Moses was a true international.
Moses was born into a clan of refugees. He was an illegal immigrant into Egyptian society, and grew up immersed in that culture. He looked, sounded and acted in every way like an Egyptian. He was a criminal, and a fugitive of justice, hiding out in Midian. He married into a rural family, living, working and raising a family there for 40 years. By his 80th birthday, he looked, sounded and acted in every way like a Midianite, but with residual traits of Egyptian. What he wasn’t like? A jew.

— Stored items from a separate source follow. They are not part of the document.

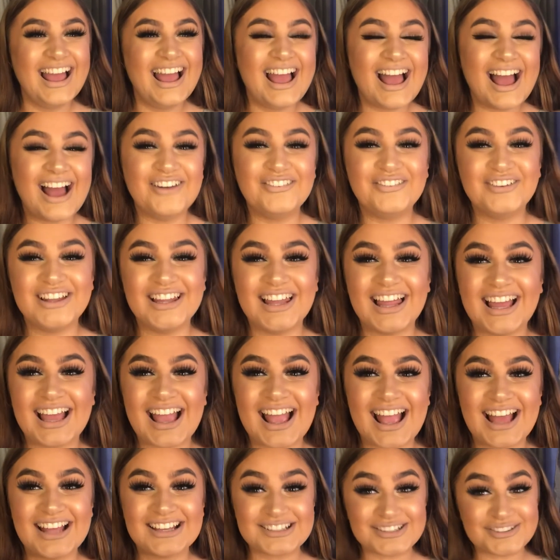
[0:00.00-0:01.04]
I feel like I
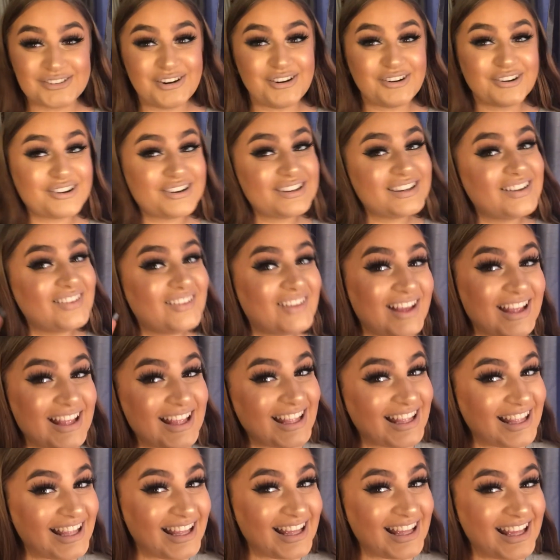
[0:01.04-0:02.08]
get too awkward, I'm
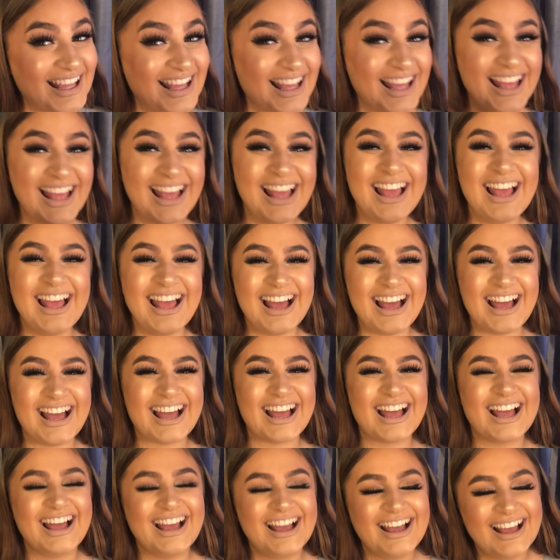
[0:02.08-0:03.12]
like,
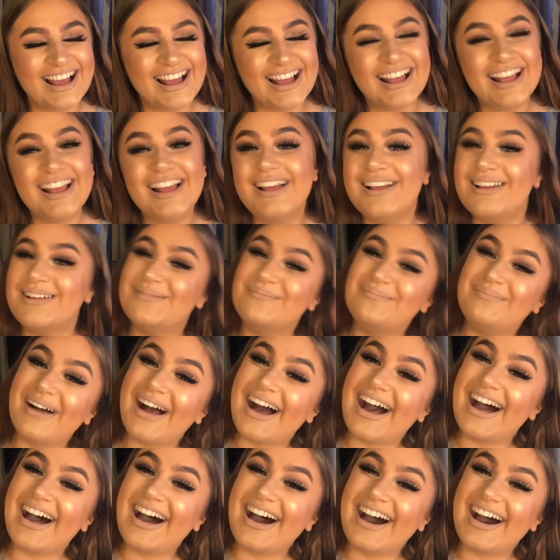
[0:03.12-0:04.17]

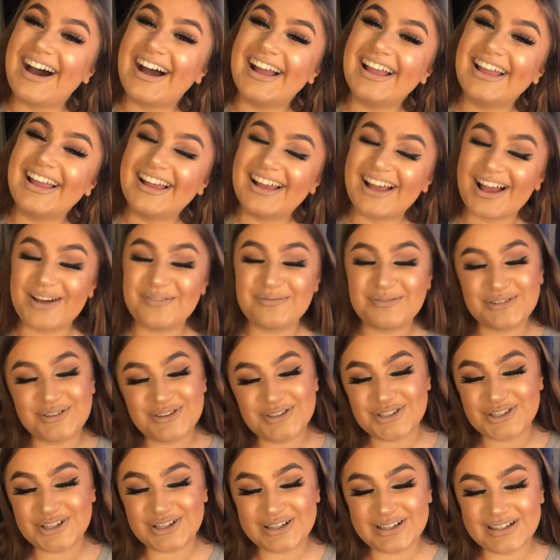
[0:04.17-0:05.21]
bye, hope you
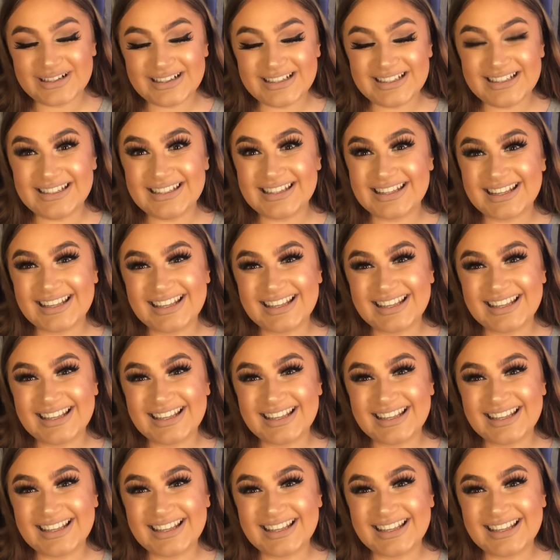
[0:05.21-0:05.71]
enjoyed.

Yet he was called by God to redeem the Jewish people. He went back to Egypt, with his Midianite/Egyptian accent, and worked to see an oppressed ethnic group have their lot improved, and ultimately experience independence. He ends up the leader of this vast group of people, with whom he is ethnically connected, but culturally estranged. For forty years Moses would experience the cross-cultural morphing that comes with immersing oneself in a new people and geography.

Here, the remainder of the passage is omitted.